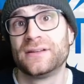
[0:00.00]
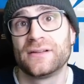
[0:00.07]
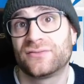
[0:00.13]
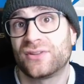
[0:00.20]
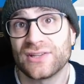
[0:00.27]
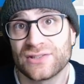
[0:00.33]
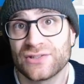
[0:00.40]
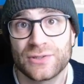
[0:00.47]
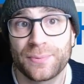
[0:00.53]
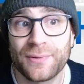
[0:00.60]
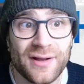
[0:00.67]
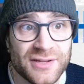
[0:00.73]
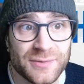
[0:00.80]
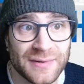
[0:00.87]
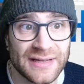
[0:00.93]
doesn't
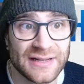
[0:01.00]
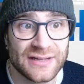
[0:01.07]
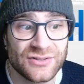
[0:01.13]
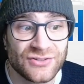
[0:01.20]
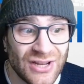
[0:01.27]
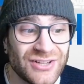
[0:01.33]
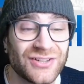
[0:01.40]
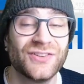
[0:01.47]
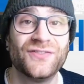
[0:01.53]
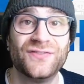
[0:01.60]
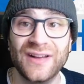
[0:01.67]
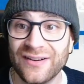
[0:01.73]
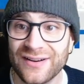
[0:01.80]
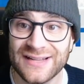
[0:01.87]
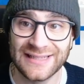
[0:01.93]
surprise me. Ziyech is
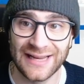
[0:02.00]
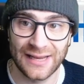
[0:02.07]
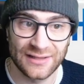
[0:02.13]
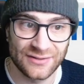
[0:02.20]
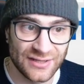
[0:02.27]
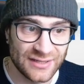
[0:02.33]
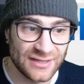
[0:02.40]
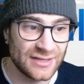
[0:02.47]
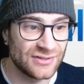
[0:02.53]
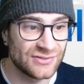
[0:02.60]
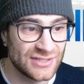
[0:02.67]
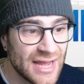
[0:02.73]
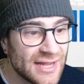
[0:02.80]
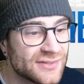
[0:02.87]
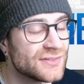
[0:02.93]
very talented. He's
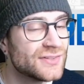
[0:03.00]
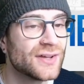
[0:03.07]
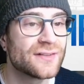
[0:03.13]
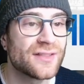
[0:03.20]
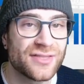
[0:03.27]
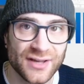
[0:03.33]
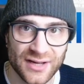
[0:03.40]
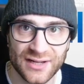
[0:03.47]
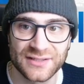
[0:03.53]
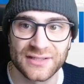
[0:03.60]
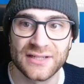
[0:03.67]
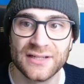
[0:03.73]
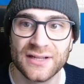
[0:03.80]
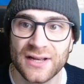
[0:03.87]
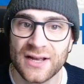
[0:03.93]
yet to turn
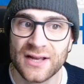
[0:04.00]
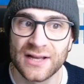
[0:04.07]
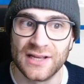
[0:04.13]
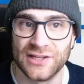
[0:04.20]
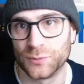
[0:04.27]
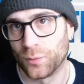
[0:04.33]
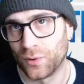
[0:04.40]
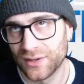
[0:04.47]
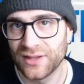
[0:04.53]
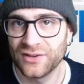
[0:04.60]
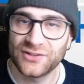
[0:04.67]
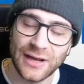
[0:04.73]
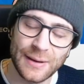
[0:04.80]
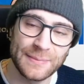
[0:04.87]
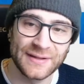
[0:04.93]
30. He's won the
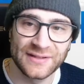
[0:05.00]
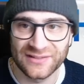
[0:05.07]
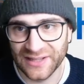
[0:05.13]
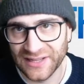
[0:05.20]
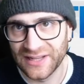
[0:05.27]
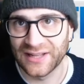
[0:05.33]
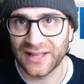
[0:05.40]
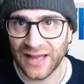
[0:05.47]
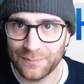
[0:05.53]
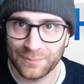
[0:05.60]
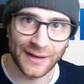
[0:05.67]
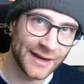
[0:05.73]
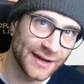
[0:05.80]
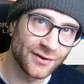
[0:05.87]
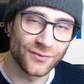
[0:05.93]
Champions League at
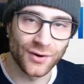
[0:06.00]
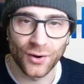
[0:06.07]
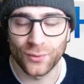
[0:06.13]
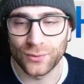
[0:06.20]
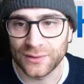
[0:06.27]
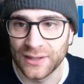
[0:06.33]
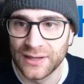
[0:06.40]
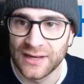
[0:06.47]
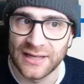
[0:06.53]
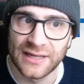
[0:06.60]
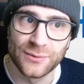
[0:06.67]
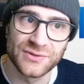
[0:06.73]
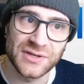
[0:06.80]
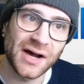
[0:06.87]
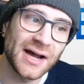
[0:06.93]
playing a role. He
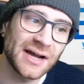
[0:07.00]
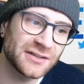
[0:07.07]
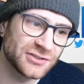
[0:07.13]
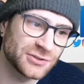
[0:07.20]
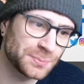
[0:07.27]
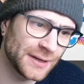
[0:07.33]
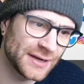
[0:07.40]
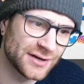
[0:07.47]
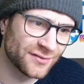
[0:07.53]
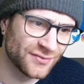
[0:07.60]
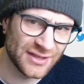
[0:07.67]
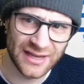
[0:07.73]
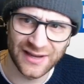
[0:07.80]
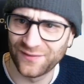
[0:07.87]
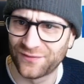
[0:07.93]
was Ajax's Player of the
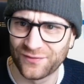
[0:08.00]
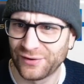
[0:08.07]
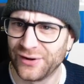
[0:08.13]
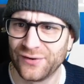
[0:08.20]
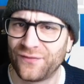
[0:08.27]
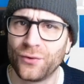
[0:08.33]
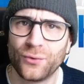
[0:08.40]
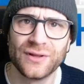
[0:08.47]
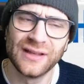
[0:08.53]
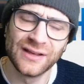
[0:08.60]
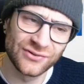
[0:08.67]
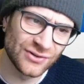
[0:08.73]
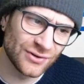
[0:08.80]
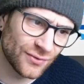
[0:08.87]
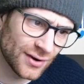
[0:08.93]
Year three or four
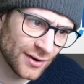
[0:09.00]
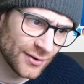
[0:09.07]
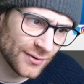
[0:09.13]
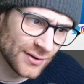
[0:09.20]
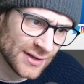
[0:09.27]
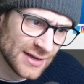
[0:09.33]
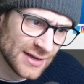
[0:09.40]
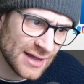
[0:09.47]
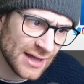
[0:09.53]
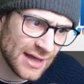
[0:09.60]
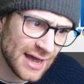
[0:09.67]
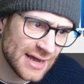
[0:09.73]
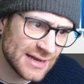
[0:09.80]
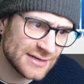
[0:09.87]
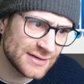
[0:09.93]
years in a row,
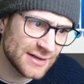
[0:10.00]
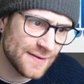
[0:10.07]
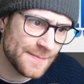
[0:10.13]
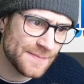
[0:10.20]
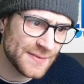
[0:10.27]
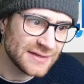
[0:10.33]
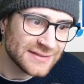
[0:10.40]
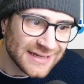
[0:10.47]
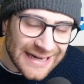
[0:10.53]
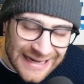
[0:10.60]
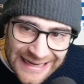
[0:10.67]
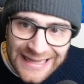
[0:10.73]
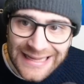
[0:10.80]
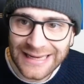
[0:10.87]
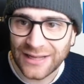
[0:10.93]
and um, he's
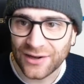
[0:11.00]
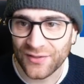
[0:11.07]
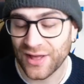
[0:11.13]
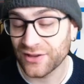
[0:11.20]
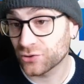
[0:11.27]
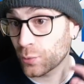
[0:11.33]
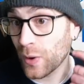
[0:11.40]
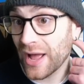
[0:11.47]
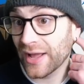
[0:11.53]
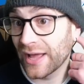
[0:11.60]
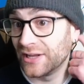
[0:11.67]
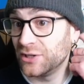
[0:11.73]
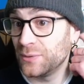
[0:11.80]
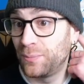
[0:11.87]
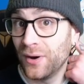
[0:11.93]
clearly got that swagger.
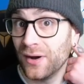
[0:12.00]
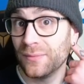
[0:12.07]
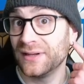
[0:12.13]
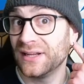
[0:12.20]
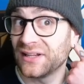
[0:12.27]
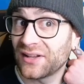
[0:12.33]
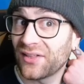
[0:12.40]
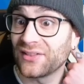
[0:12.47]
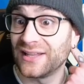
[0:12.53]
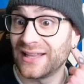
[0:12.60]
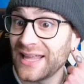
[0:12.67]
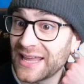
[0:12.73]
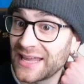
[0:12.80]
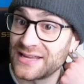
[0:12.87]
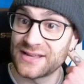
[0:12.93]
And you put him in another
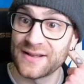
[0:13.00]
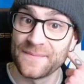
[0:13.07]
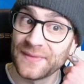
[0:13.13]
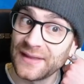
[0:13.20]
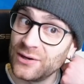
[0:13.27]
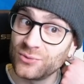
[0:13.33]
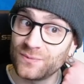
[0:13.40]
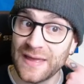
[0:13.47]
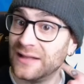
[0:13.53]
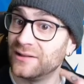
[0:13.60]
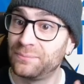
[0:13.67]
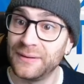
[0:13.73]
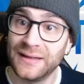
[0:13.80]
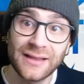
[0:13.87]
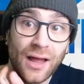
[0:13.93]
league, he'll he'll
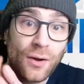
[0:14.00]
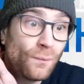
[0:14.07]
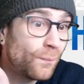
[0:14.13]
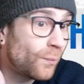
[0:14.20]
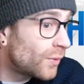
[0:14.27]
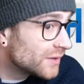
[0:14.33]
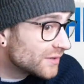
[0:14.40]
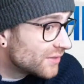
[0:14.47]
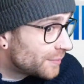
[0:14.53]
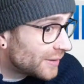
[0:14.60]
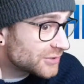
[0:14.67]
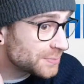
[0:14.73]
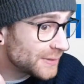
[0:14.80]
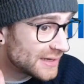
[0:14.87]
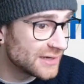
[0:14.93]
be like one of the
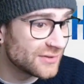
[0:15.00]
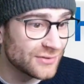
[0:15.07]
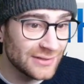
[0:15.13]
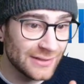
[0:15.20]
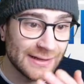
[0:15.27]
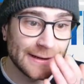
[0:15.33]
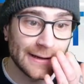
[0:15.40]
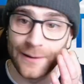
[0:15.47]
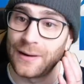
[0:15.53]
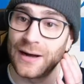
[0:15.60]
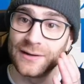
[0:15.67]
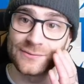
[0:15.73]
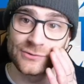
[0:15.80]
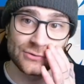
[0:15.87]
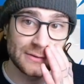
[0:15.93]
best players in the league. I, I
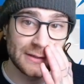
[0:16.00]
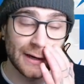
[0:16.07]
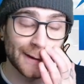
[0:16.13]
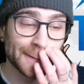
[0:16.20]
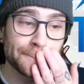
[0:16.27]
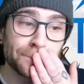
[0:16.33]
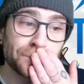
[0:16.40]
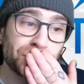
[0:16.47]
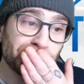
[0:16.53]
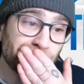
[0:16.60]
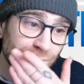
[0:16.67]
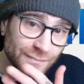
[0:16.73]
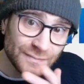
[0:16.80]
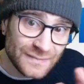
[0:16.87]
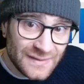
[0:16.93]
just, you know
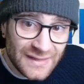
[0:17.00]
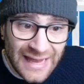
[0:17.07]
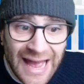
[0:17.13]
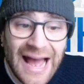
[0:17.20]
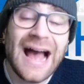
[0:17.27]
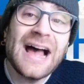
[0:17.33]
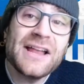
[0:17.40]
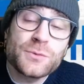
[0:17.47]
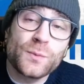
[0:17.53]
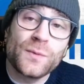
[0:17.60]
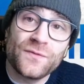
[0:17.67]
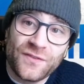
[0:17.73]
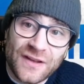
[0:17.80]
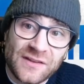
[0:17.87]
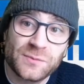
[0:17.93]
had
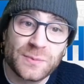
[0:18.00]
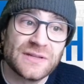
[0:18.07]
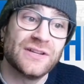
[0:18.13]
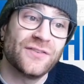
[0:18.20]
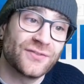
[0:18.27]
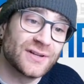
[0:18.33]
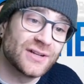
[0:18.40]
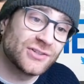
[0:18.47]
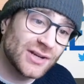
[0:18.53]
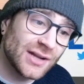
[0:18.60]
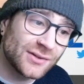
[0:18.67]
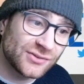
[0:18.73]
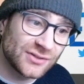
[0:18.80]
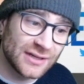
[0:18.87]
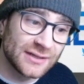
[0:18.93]
things been different at
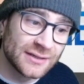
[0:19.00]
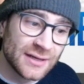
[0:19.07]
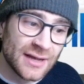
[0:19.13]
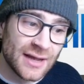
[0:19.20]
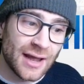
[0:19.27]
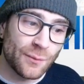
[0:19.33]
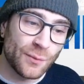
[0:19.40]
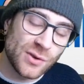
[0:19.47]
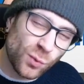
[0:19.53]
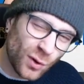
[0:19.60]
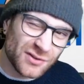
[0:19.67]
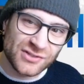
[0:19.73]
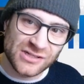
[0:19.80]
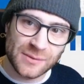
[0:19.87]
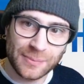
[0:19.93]
Chelsea and we
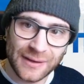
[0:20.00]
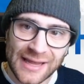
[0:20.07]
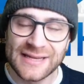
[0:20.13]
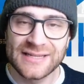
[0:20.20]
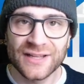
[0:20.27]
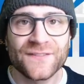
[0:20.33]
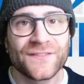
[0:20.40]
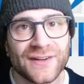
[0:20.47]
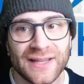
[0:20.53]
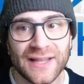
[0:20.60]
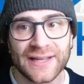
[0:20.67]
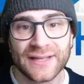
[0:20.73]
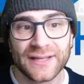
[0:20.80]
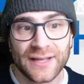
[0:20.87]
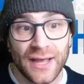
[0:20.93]
wanted to play
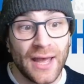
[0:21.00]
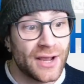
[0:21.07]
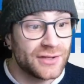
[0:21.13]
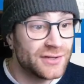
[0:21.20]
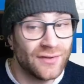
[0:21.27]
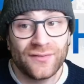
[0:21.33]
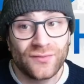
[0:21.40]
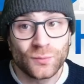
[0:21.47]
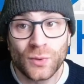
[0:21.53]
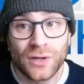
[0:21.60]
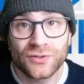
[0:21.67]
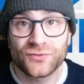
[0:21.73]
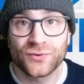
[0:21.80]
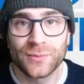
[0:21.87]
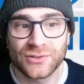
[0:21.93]
differently, it could have even
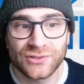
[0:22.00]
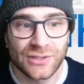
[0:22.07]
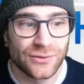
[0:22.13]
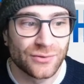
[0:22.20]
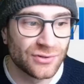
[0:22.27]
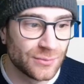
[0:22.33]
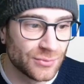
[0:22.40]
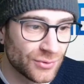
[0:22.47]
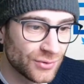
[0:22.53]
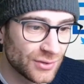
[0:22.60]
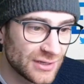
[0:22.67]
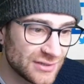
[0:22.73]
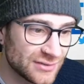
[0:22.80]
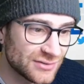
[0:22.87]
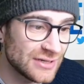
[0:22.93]
worked for him at Chelsea more.
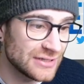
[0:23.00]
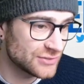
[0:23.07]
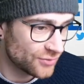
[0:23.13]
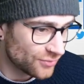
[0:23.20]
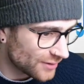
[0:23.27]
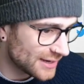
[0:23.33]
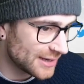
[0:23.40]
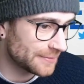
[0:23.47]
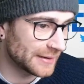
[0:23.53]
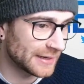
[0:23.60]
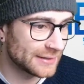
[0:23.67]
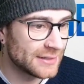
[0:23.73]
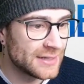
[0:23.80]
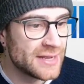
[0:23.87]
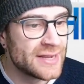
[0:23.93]
He's, he's great, man.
----
EXERCISE DIRECTIONS: Every line above is to be reproduced verbatim, and the pictures are to be omitted.

ANSWER TO THE PROBLEM:
[0:00.00]
[0:00.07]
[0:00.13]
[0:00.20]
[0:00.27]
[0:00.33]
[0:00.40]
[0:00.47]
[0:00.53]
[0:00.60]
[0:00.67]
[0:00.73]
[0:00.80]
[0:00.87]
[0:00.93]
doesn't
[0:01.00]
[0:01.07]
[0:01.13]
[0:01.20]
[0:01.27]
[0:01.33]
[0:01.40]
[0:01.47]
[0:01.53]
[0:01.60]
[0:01.67]
[0:01.73]
[0:01.80]
[0:01.87]
[0:01.93]
surprise me. Ziyech is
[0:02.00]
[0:02.07]
[0:02.13]
[0:02.20]
[0:02.27]
[0:02.33]
[0:02.40]
[0:02.47]
[0:02.53]
[0:02.60]
[0:02.67]
[0:02.73]
[0:02.80]
[0:02.87]
[0:02.93]
very talented. He's
[0:03.00]
[0:03.07]
[0:03.13]
[0:03.20]
[0:03.27]
[0:03.33]
[0:03.40]
[0:03.47]
[0:03.53]
[0:03.60]
[0:03.67]
[0:03.73]
[0:03.80]
[0:03.87]
[0:03.93]
yet to turn
[0:04.00]
[0:04.07]
[0:04.13]
[0:04.20]
[0:04.27]
[0:04.33]
[0:04.40]
[0:04.47]
[0:04.53]
[0:04.60]
[0:04.67]
[0:04.73]
[0:04.80]
[0:04.87]
[0:04.93]
30. He's won the
[0:05.00]
[0:05.07]
[0:05.13]
[0:05.20]
[0:05.27]
[0:05.33]
[0:05.40]
[0:05.47]
[0:05.53]
[0:05.60]
[0:05.67]
[0:05.73]
[0:05.80]
[0:05.87]
[0:05.93]
Champions League at
[0:06.00]
[0:06.07]
[0:06.13]
[0:06.20]
[0:06.27]
[0:06.33]
[0:06.40]
[0:06.47]
[0:06.53]
[0:06.60]
[0:06.67]
[0:06.73]
[0:06.80]
[0:06.87]
[0:06.93]
playing a role. He
[0:07.00]
[0:07.07]
[0:07.13]
[0:07.20]
[0:07.27]
[0:07.33]
[0:07.40]
[0:07.47]
[0:07.53]
[0:07.60]
[0:07.67]
[0:07.73]
[0:07.80]
[0:07.87]
[0:07.93]
was Ajax's Player of the
[0:08.00]
[0:08.07]
[0:08.13]
[0:08.20]
[0:08.27]
[0:08.33]
[0:08.40]
[0:08.47]
[0:08.53]
[0:08.60]
[0:08.67]
[0:08.73]
[0:08.80]
[0:08.87]
[0:08.93]
Year three or four
[0:09.00]
[0:09.07]
[0:09.13]
[0:09.20]
[0:09.27]
[0:09.33]
[0:09.40]
[0:09.47]
[0:09.53]
[0:09.60]
[0:09.67]
[0:09.73]
[0:09.80]
[0:09.87]
[0:09.93]
years in a row,
[0:10.00]
[0:10.07]
[0:10.13]
[0:10.20]
[0:10.27]
[0:10.33]
[0:10.40]
[0:10.47]
[0:10.53]
[0:10.60]
[0:10.67]
[0:10.73]
[0:10.80]
[0:10.87]
[0:10.93]
and um, he's
[0:11.00]
[0:11.07]
[0:11.13]
[0:11.20]
[0:11.27]
[0:11.33]
[0:11.40]
[0:11.47]
[0:11.53]
[0:11.60]
[0:11.67]
[0:11.73]
[0:11.80]
[0:11.87]
[0:11.93]
clearly got that swagger.
[0:12.00]
[0:12.07]
[0:12.13]
[0:12.20]
[0:12.27]
[0:12.33]
[0:12.40]
[0:12.47]
[0:12.53]
[0:12.60]
[0:12.67]
[0:12.73]
[0:12.80]
[0:12.87]
[0:12.93]
And you put him in another
[0:13.00]
[0:13.07]
[0:13.13]
[0:13.20]
[0:13.27]
[0:13.33]
[0:13.40]
[0:13.47]
[0:13.53]
[0:13.60]
[0:13.67]
[0:13.73]
[0:13.80]
[0:13.87]
[0:13.93]
league, he'll he'll
[0:14.00]
[0:14.07]
[0:14.13]
[0:14.20]
[0:14.27]
[0:14.33]
[0:14.40]
[0:14.47]
[0:14.53]
[0:14.60]
[0:14.67]
[0:14.73]
[0:14.80]
[0:14.87]
[0:14.93]
be like one of the
[0:15.00]
[0:15.07]
[0:15.13]
[0:15.20]
[0:15.27]
[0:15.33]
[0:15.40]
[0:15.47]
[0:15.53]
[0:15.60]
[0:15.67]
[0:15.73]
[0:15.80]
[0:15.87]
[0:15.93]
best players in the league. I, I
[0:16.00]
[0:16.07]
[0:16.13]
[0:16.20]
[0:16.27]
[0:16.33]
[0:16.40]
[0:16.47]
[0:16.53]
[0:16.60]
[0:16.67]
[0:16.73]
[0:16.80]
[0:16.87]
[0:16.93]
just, you know
[0:17.00]
[0:17.07]
[0:17.13]
[0:17.20]
[0:17.27]
[0:17.33]
[0:17.40]
[0:17.47]
[0:17.53]
[0:17.60]
[0:17.67]
[0:17.73]
[0:17.80]
[0:17.87]
[0:17.93]
had
[0:18.00]
[0:18.07]
[0:18.13]
[0:18.20]
[0:18.27]
[0:18.33]
[0:18.40]
[0:18.47]
[0:18.53]
[0:18.60]
[0:18.67]
[0:18.73]
[0:18.80]
[0:18.87]
[0:18.93]
things been different at
[0:19.00]
[0:19.07]
[0:19.13]
[0:19.20]
[0:19.27]
[0:19.33]
[0:19.40]
[0:19.47]
[0:19.53]
[0:19.60]
[0:19.67]
[0:19.73]
[0:19.80]
[0:19.87]
[0:19.93]
Chelsea and we
[0:20.00]
[0:20.07]
[0:20.13]
[0:20.20]
[0:20.27]
[0:20.33]
[0:20.40]
[0:20.47]
[0:20.53]
[0:20.60]
[0:20.67]
[0:20.73]
[0:20.80]
[0:20.87]
[0:20.93]
wanted to play
[0:21.00]
[0:21.07]
[0:21.13]
[0:21.20]
[0:21.27]
[0:21.33]
[0:21.40]
[0:21.47]
[0:21.53]
[0:21.60]
[0:21.67]
[0:21.73]
[0:21.80]
[0:21.87]
[0:21.93]
differently, it could have even
[0:22.00]
[0:22.07]
[0:22.13]
[0:22.20]
[0:22.27]
[0:22.33]
[0:22.40]
[0:22.47]
[0:22.53]
[0:22.60]
[0:22.67]
[0:22.73]
[0:22.80]
[0:22.87]
[0:22.93]
worked for him at Chelsea more.
[0:23.00]
[0:23.07]
[0:23.13]
[0:23.20]
[0:23.27]
[0:23.33]
[0:23.40]
[0:23.47]
[0:23.53]
[0:23.60]
[0:23.67]
[0:23.73]
[0:23.80]
[0:23.87]
[0:23.93]
He's, he's great, man.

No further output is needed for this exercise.